[Extracted data entries]
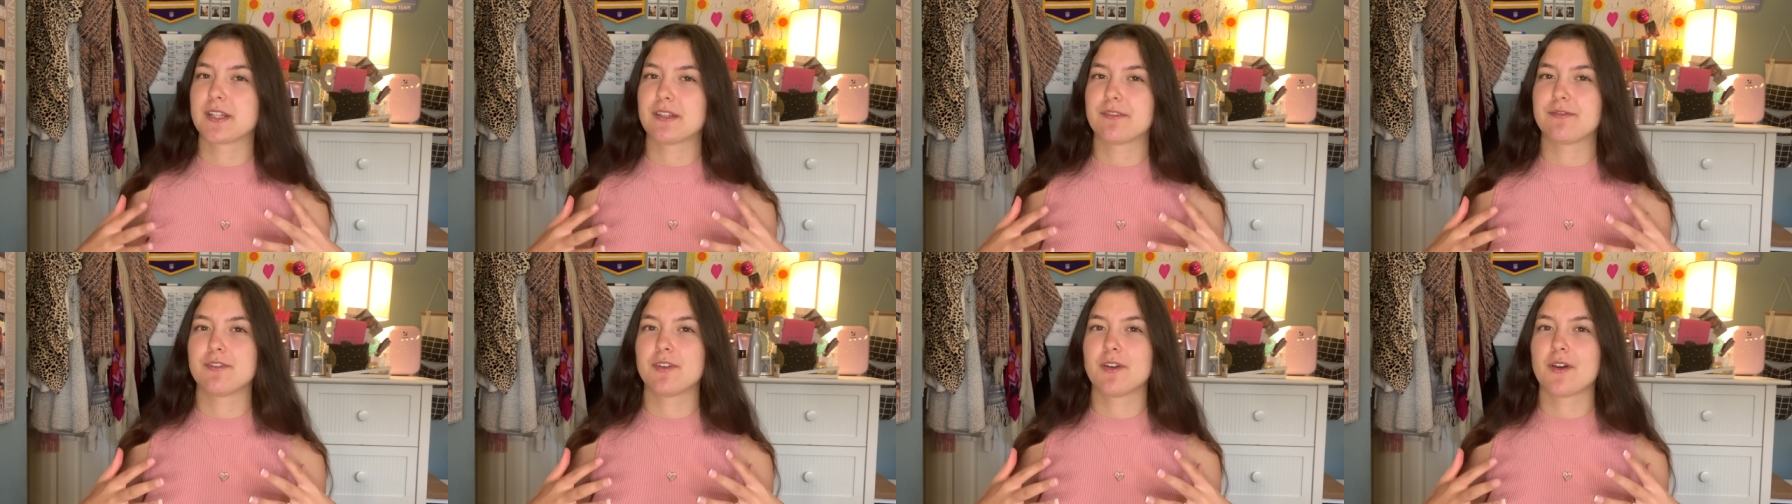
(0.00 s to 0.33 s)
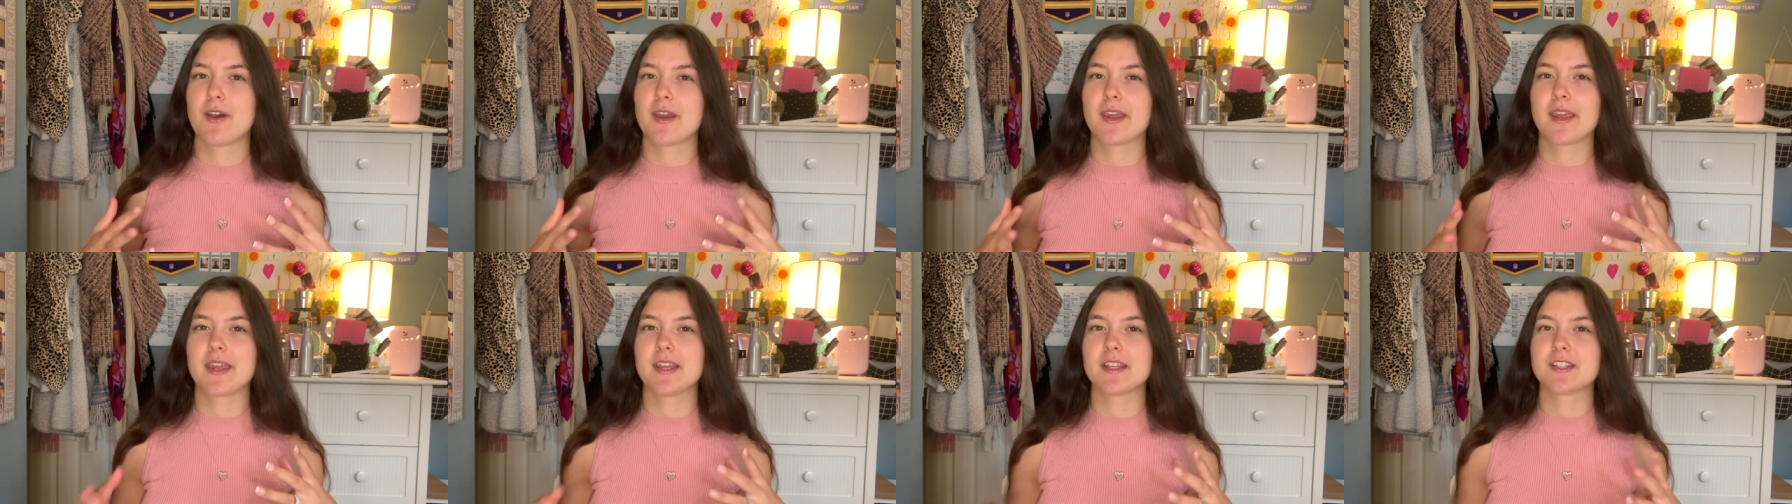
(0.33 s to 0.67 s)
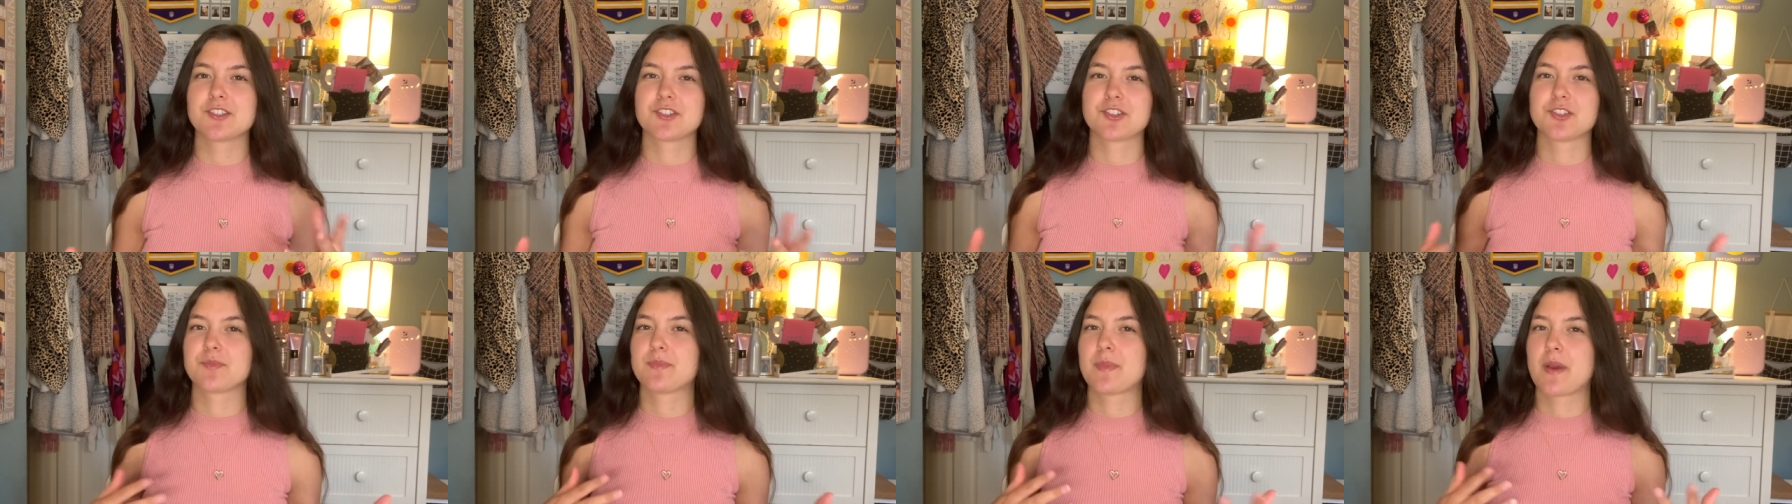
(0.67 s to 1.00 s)
I feel like it's
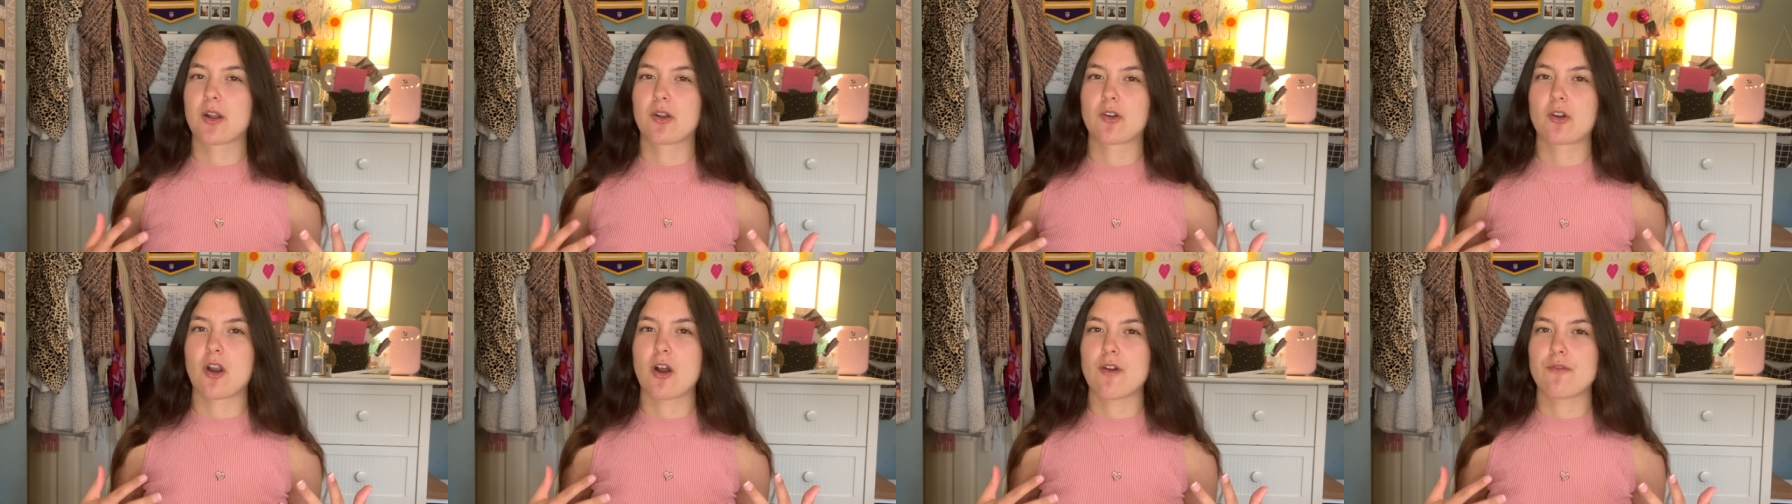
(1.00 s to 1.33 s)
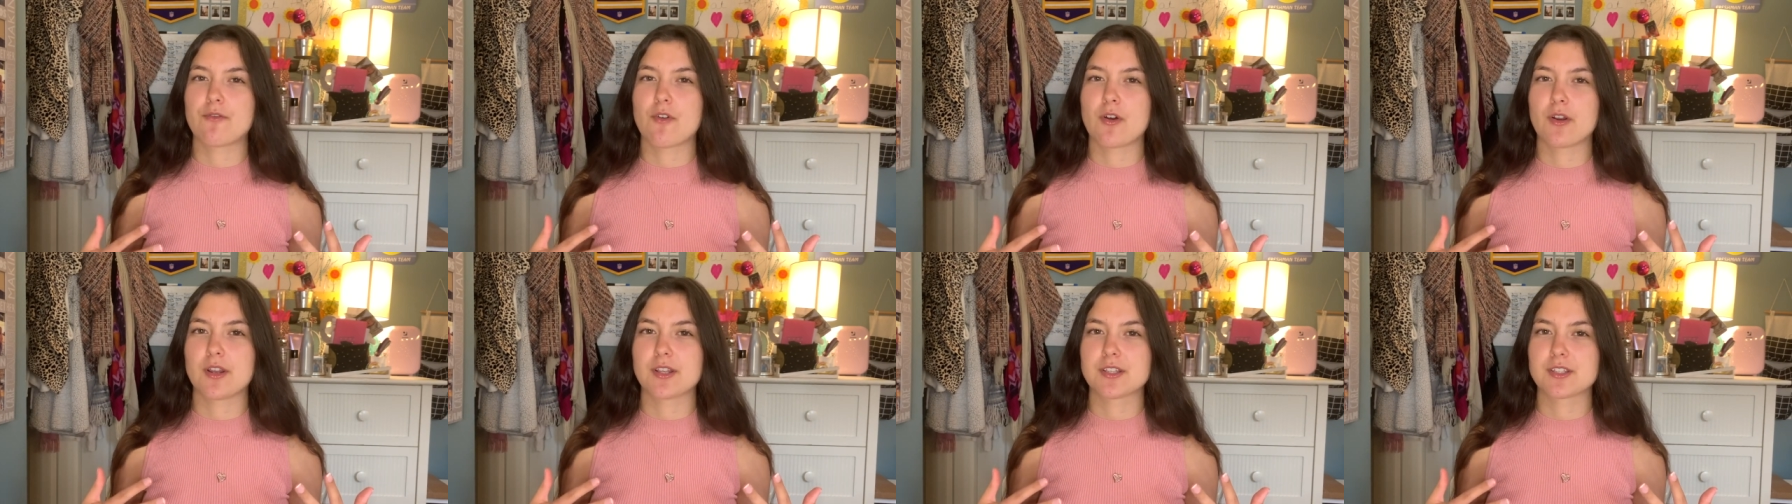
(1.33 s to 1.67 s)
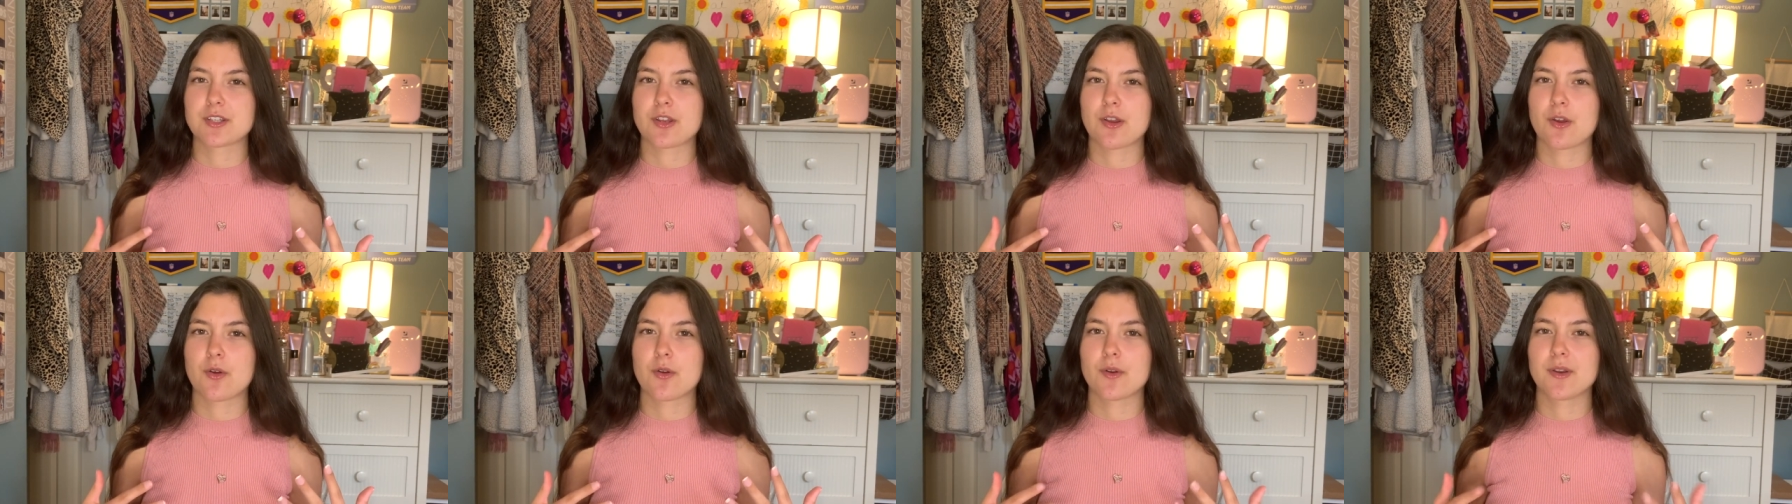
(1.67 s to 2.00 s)
just better off on its
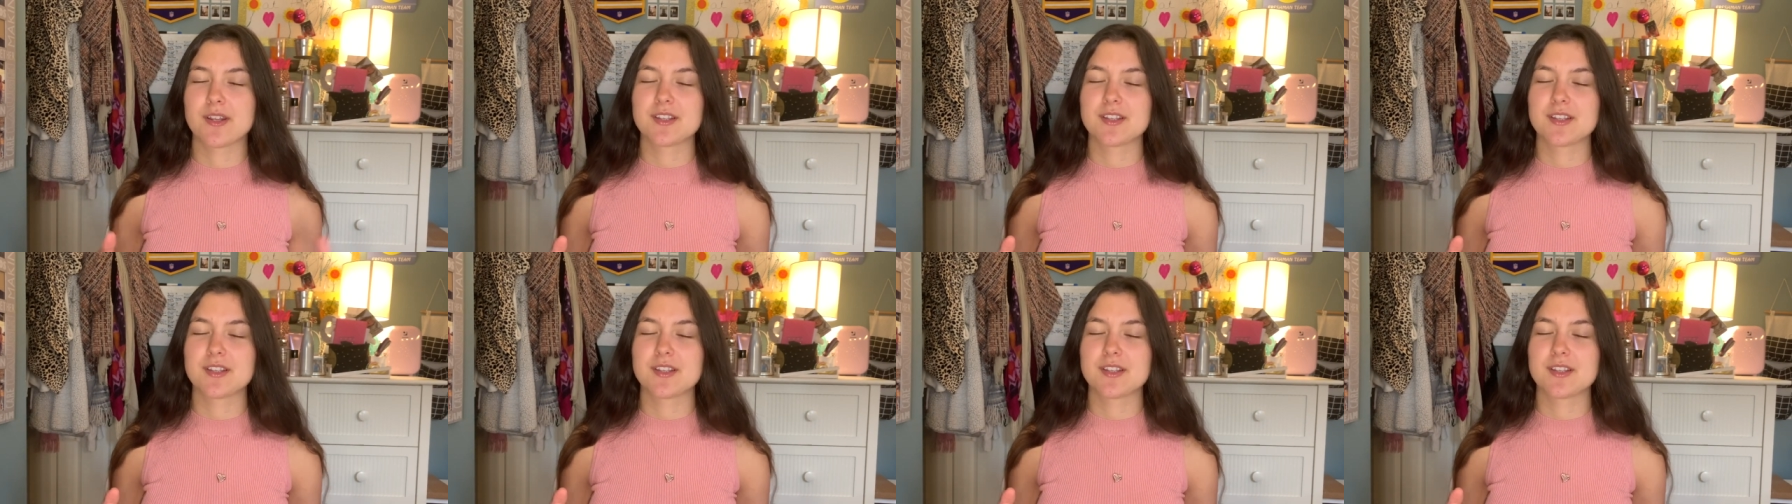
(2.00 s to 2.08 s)
own.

◆ **TASK BRIEF**:
Where pictures appear, omit them, and transcribe exactly, with nothing else, the lines from the line with "(0.33 s to 0.67 s)" through the final line of the records above, both ends included.

◆ **EXPECTED ANSWER**:
(0.33 s to 0.67 s)
(0.67 s to 1.00 s)
I feel like it's
(1.00 s to 1.33 s)
(1.33 s to 1.67 s)
(1.67 s to 2.00 s)
just better off on its
(2.00 s to 2.08 s)
own.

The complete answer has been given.